Now she would like our families to have regular get-togethers. I’ve spent a little time with all of them, and I’m just not interested in spending significant amounts of time with these people beyond the rare holiday party or similar event. I feel like some people are “her” or “my” friends and some people are “our” friends, and I have told her she’s free to spend time with her friends without me.

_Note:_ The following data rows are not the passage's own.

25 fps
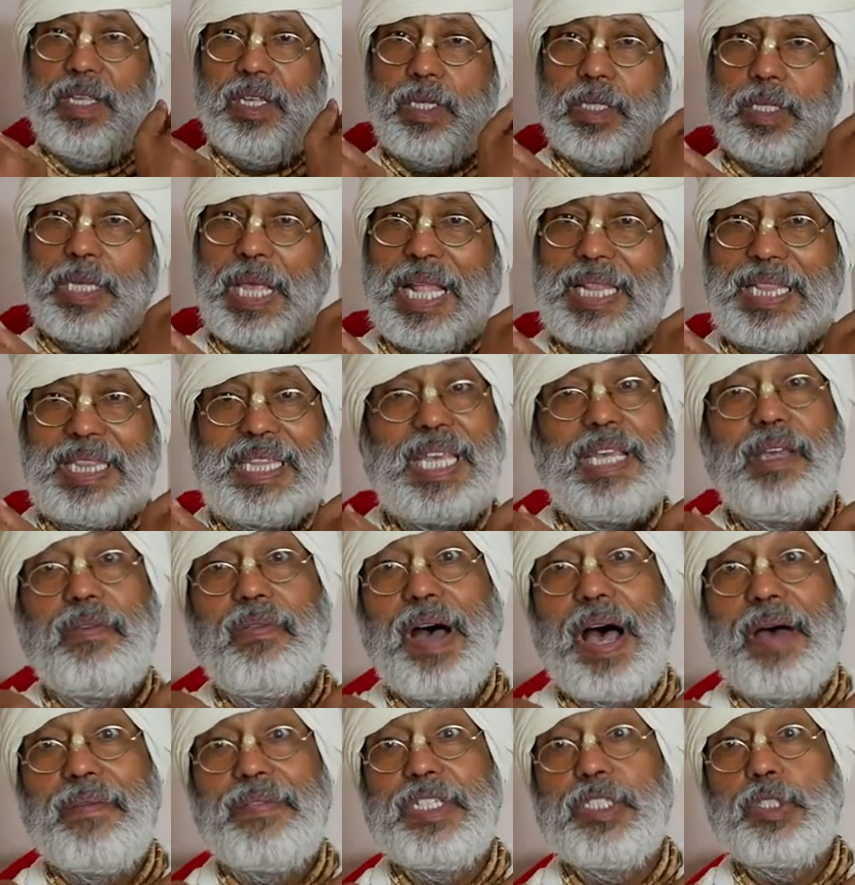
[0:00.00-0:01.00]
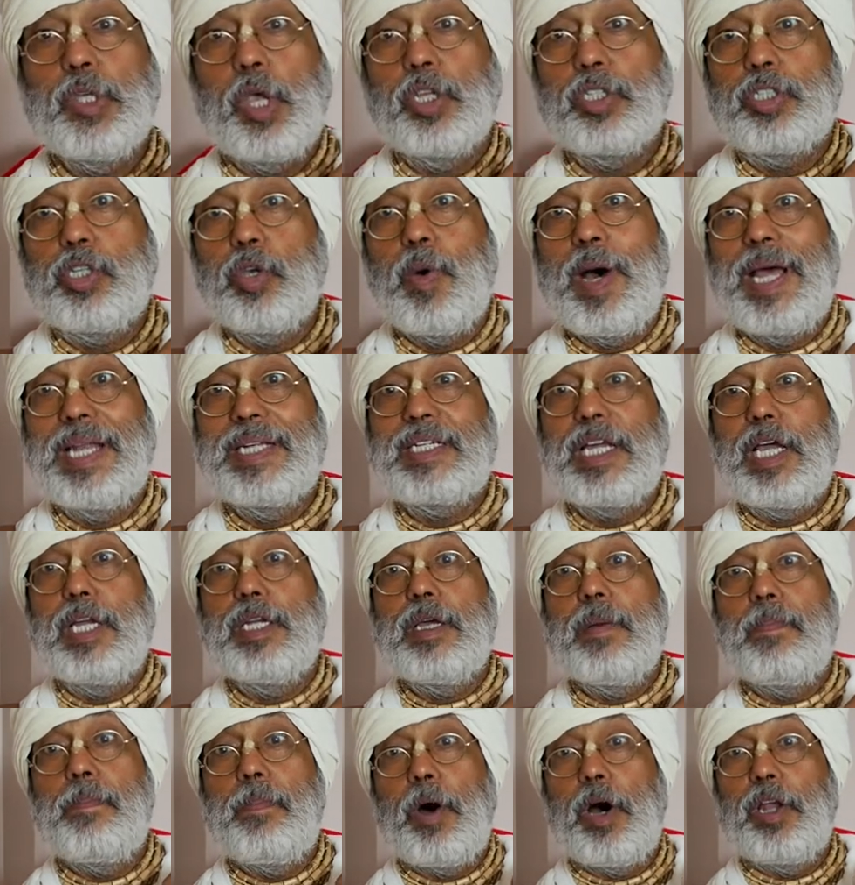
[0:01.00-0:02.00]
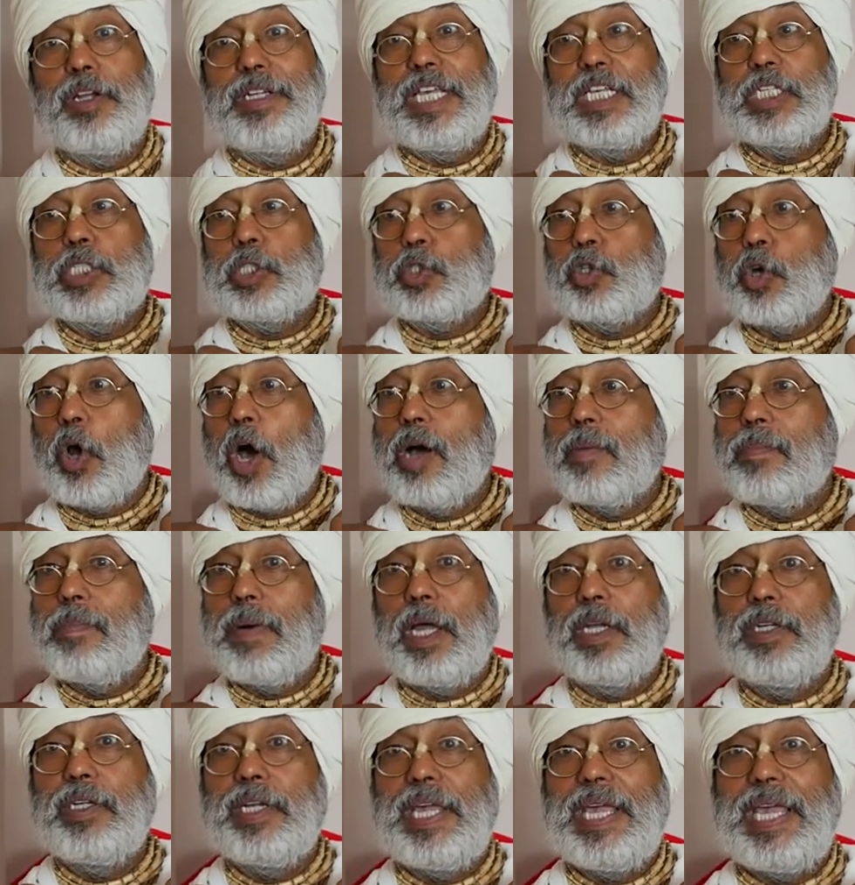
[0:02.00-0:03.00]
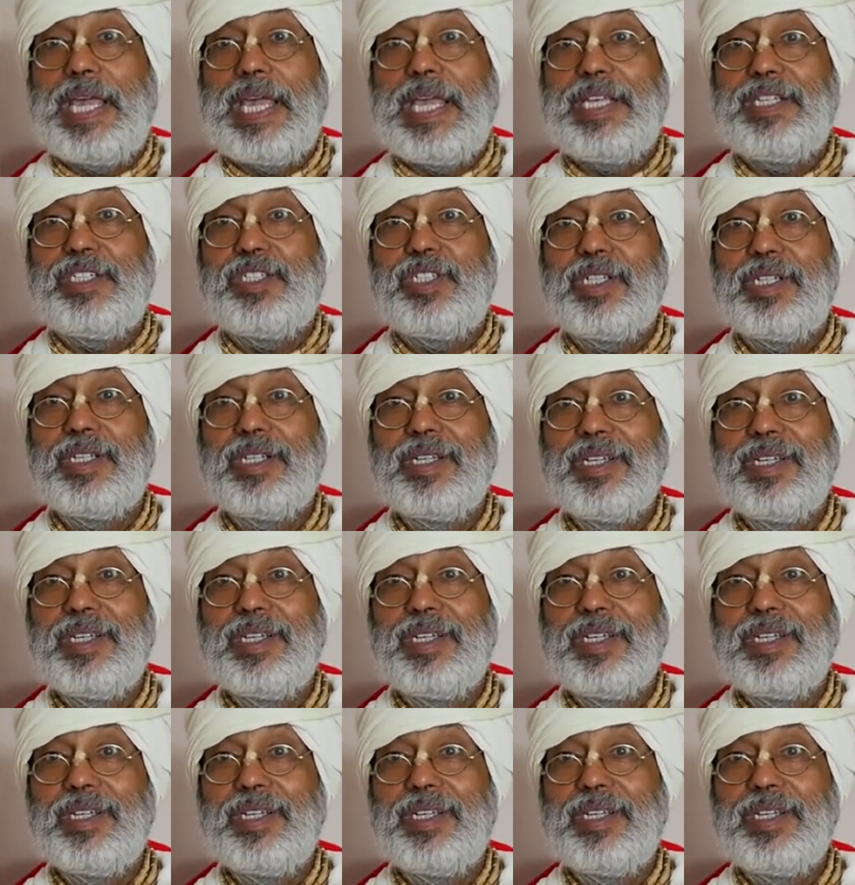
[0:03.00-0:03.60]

Sattvic bhav is also one kind of bondage, strong bondage.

She accuses me of “keeping her from her friends” somehow by not wanting to do things as families. How much time/effort do I have to put into my wife’s friendships? – Anonymous

The somewhat-stompy delivery notwithstanding, your wife has a point. You are keeping her from her friends, no air-quotes, in a very specific way: She can only ever see them in a girl’s-night-type context or flying solo when they gather as families. That’s limiting. She may envision these friendships deepening into a community, the kind where you help out with each other’s kids, or have impromptu potluck dinners, or maybe even travel together. When it works, it’s a beautiful thing.

Saying no to that is your prerogative, of course; if you don’t like these friends then the shared-lake-house thing just isn’t going to happen.

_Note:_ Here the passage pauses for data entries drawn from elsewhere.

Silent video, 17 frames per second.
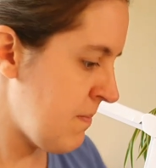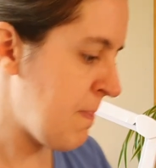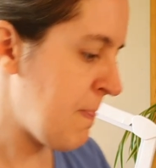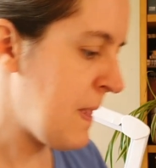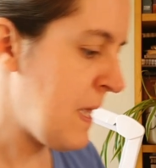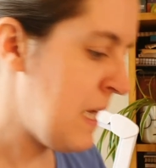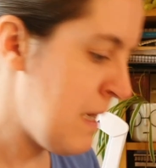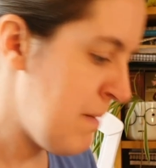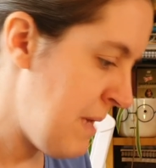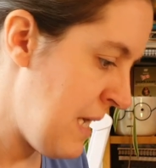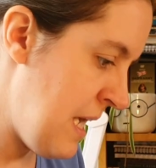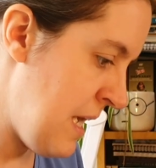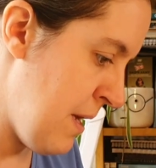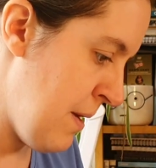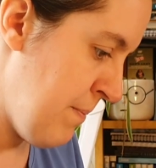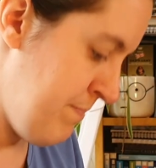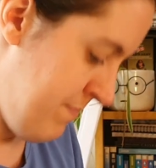Let
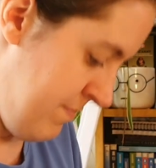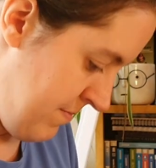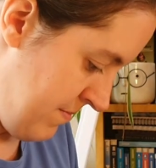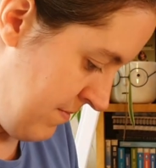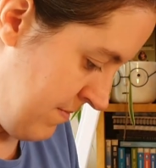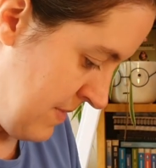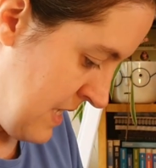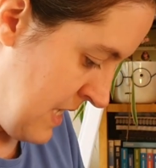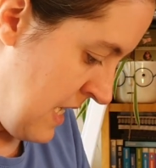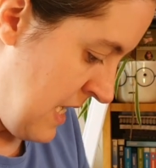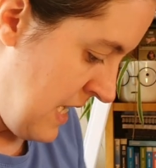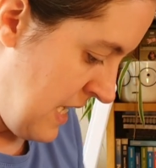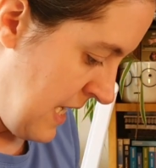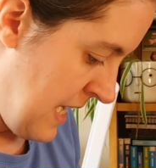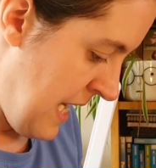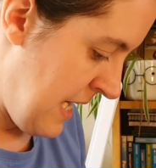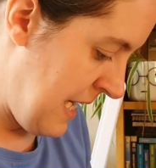me
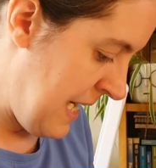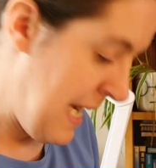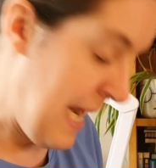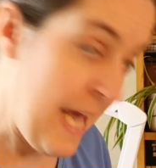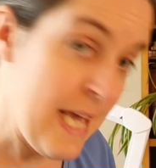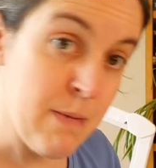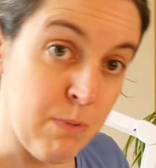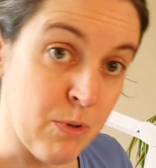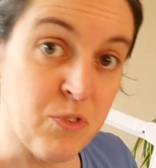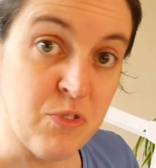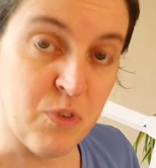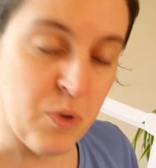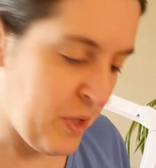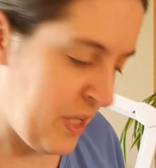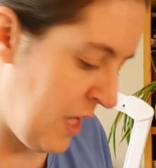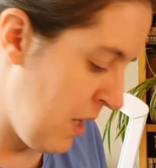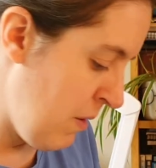get a label
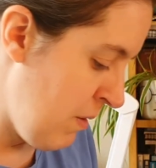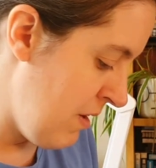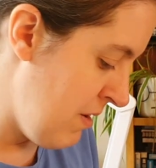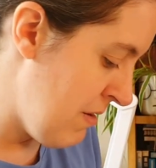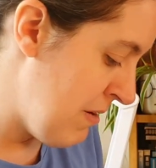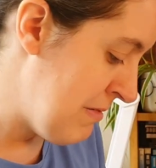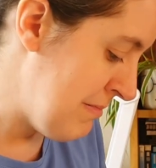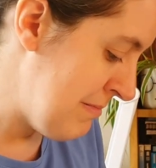for you.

Saying no as if it’s not a big deal, though, when she thinks it is, comes across as dismissive. Few things are as corrosive to intimacy as minimizing what your partner cares about. Consider these two phrasings:

“I don’t stop you from seeing them without me, so I don’t get what the problem is”;

“I understand why you want this, and wish I could give it to you, but I just don’t enjoy these friends the way you do.”

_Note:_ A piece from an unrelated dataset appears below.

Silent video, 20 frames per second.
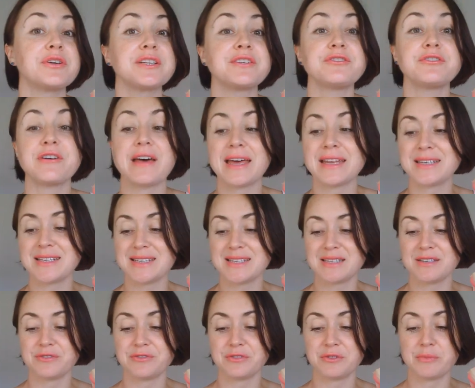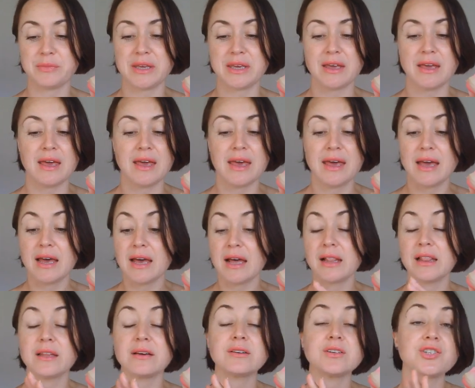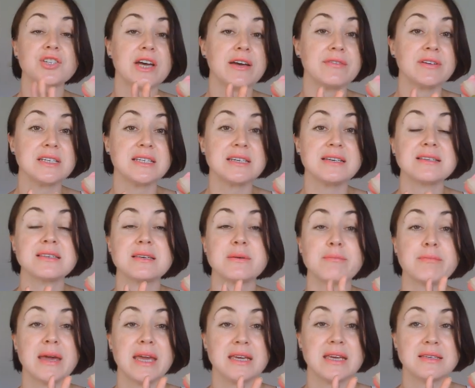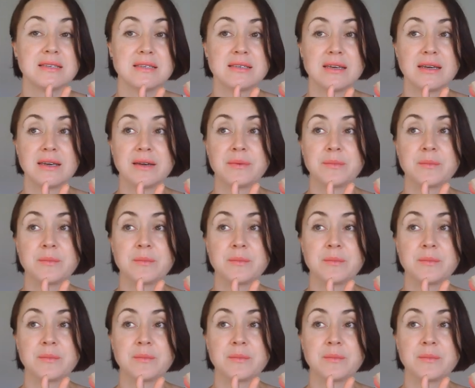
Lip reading: fantasy for me. Longevity is amazing,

Which “no” will go down smoothly, and which will burn?

Even better than Option 2 – and to answer your question – follow up with an offer to give it a try anyway. Maybe one gathering a month or so, with an open mind, for her.

That shows you value her and her happiness even as you deny her something meaningful – which is when that message matters the most.

Dear Carolyn:

My fiance and I are deciding where to spend our first holidays together – every holiday before this has been celebrated apart, with our own families. I would much rather spend time with my family, but my fiance wants us to spend it together since we are getting married – which to him means spending the morning with one family, and then driving to see the other in the afternoon.

The only problem: Our families are five hours apart! I really don’t want to do that. What would you advise? – Choosing

Saying this to him, not me?

My advice is to follow his lead in theory, if not in practice: You are going to be married, so it’s time for both of you to state your preferences clearly and figure out an arrangement you both can live with.

To give you an idea of how this sounds:

He says it’s time to spend holidays together, and wants to start with one family and then drive to see the other.

You say you want to be together, too, but if it means being in the car for five hours on a holiday, separate sounds better. Would he be willing to alternate? And you take it from there.

With one unbreakable ground rule: No secret agendas of getting your way. If either of you is angling to grab more family time at the other’s expense, then please consider a longer engagement. Love is swell, but maturity, transparency and mutual support are what keep it together.

Dear Carolyn:

I’ve been dating my boyfriend for about six months. We have a lot in common and there seems to be some potential here.

I recently had a pretty serious health scare (think ER visit, follow-up care required), and my boyfriend has been totally MIA. My coworkers and friends have been great – offering help, rides, grocery runs, reminding me to take it easy. My boyfriend has offered no help, hasn’t asked how I’m feeling since the initial emergency room visit, has texted his usual daily updates but not much else. I’m not sure how to even talk about this. I can’t speak to his feelings, but his actions don’t indicate the level of care I’d expect from a serious partner. – Sick

Eh. Just tweak the vows: for better and for richer, and in health.

Speaking only for myself, I don’t choose my people just for crisis, but that’s when I need them most – so the question wouldn’t be how to talk about it, but whether I even need to.

This is about what works for you, so is there more information you’d like from him? Then that’s what you say.